【稽古日誌】カスケードとカテーテル #11

2022.4.21(木)
今日は通し稽古(最初から最後まで止めずに行う稽古)と一部シーンの修正をしました。
今日の通し稽古や日々の稽古を観つつ、演出のもこさんから貸していただいた本『俳優になる方法・増補版』(山崎哲著 2011年 青弓社刊)を読んでいて、なるほどと思ったことがありました。
コモノの俳優はその存在にいやらしい主張がまったくない。代わりに、「いる」「在る」ということが直に、怖いくらいに肌感覚でわかります。下手な俳優にありがちな余計な恣意性を感じません。
一方、上述の本のなかで著者は、笠智衆を評して「物語のなかの人間であると同時に、自然物としてそこに自己を表出できた」(P.22)俳優であると言っています。ここでのポイントは「自然物」ということです。当然、笠智衆は人間なので観客には俳優が人間に見えます。しかし笠智衆は、観客に人間として見えると同時に、山や海やちゃぶ台と同じように、「そこにただあるだけ(=恣意性のない)」の「自然物」としてもその存在を観客が感じ取ることのできる俳優だったと言います。

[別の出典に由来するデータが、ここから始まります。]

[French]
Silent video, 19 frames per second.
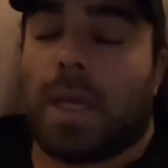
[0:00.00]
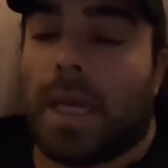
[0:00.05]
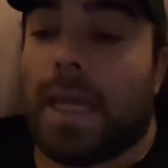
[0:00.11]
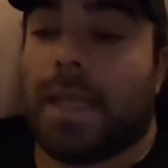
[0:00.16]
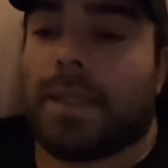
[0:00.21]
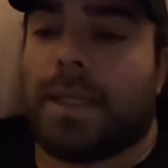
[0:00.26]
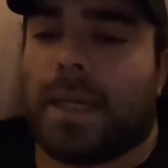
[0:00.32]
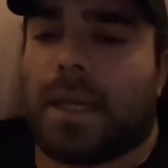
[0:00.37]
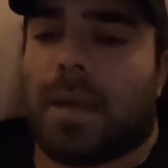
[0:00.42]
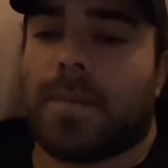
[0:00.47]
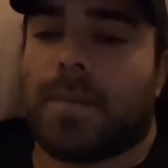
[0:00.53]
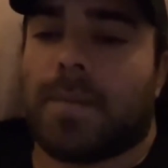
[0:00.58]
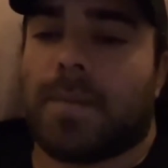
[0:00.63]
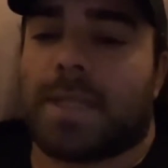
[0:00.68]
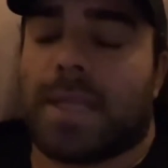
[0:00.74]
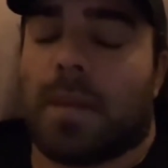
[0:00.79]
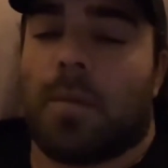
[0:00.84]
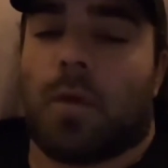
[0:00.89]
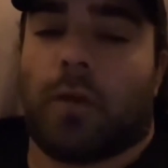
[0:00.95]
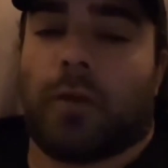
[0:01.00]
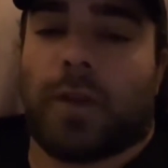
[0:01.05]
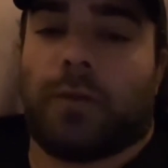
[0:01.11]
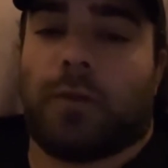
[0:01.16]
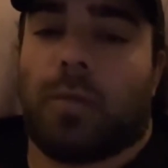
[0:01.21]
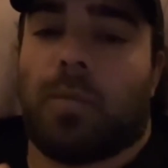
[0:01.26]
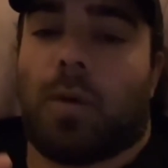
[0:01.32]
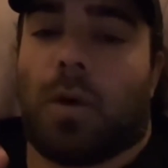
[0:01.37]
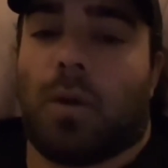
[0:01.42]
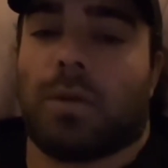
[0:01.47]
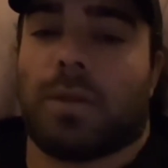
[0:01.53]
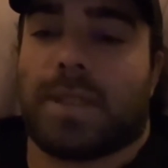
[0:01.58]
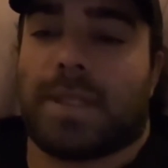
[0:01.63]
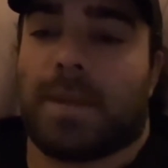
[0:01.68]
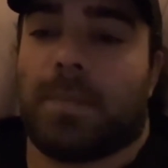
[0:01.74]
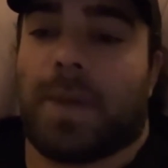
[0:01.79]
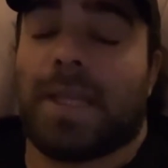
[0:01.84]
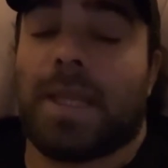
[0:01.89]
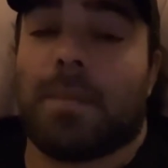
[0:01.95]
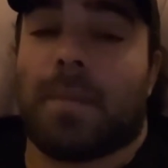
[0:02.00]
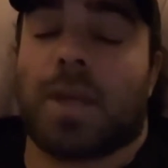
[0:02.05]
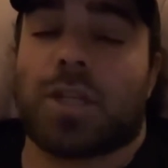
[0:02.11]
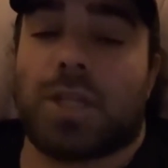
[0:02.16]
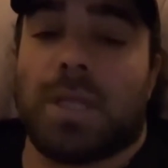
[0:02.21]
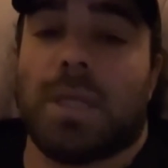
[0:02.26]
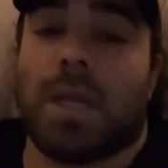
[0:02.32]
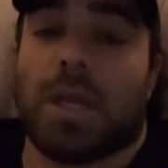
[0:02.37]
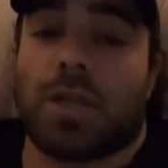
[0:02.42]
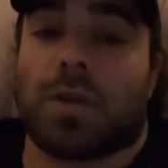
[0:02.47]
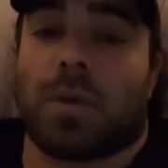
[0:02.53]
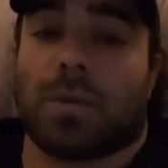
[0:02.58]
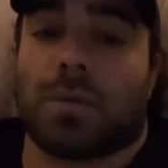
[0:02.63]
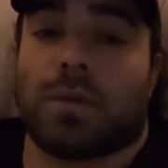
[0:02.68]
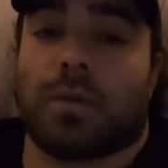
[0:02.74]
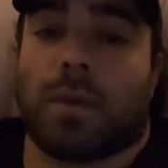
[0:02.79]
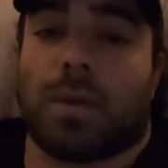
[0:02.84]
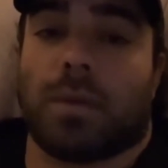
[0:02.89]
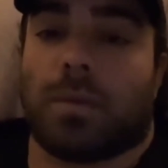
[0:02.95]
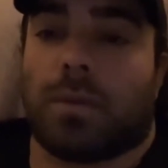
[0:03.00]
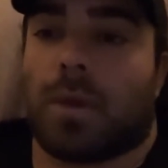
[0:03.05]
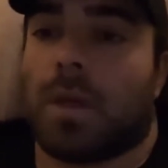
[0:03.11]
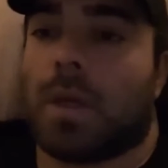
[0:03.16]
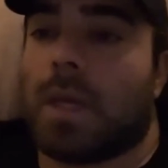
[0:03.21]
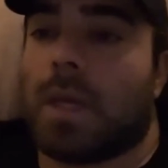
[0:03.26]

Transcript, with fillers: été comme ça mais en fait faut prendre c'est pas des machines les gens tu vois donc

このような観客への感じ取られ方だけでなく、舞台上やカメラ前での意識でも両者は共通しています。コモノの俳優曰く、「からっぽ」「何もしない」。
また同書では「笠智衆は、 (略)できるだけ頭や心をからっぽにして、ただそこにいようとしたのです。」(P.22)、笠智衆が小津安二郎に言われた言葉として、「今度、出てもらう僕の作品では、表情はなしだ。いいかい、表情はなし、能面でいってくれよ。」(P.21~22)。
そのようにして舞台に立つことが、いかに難しいことか。コモノの俳優はまだまだ上を目指しているのでしょうが、少なくとも考え方は著者や笠智衆と同じです。

巷で言われる「自己表現」など生ぬるい。演技の土俵はどこまでも自分・自我を殺そうという「無私」を目指すこと。いえ、実際に自我を殺すなど死以外には不可能であり、だからこそそうして闘う俳優に観客は感動するのでしょう。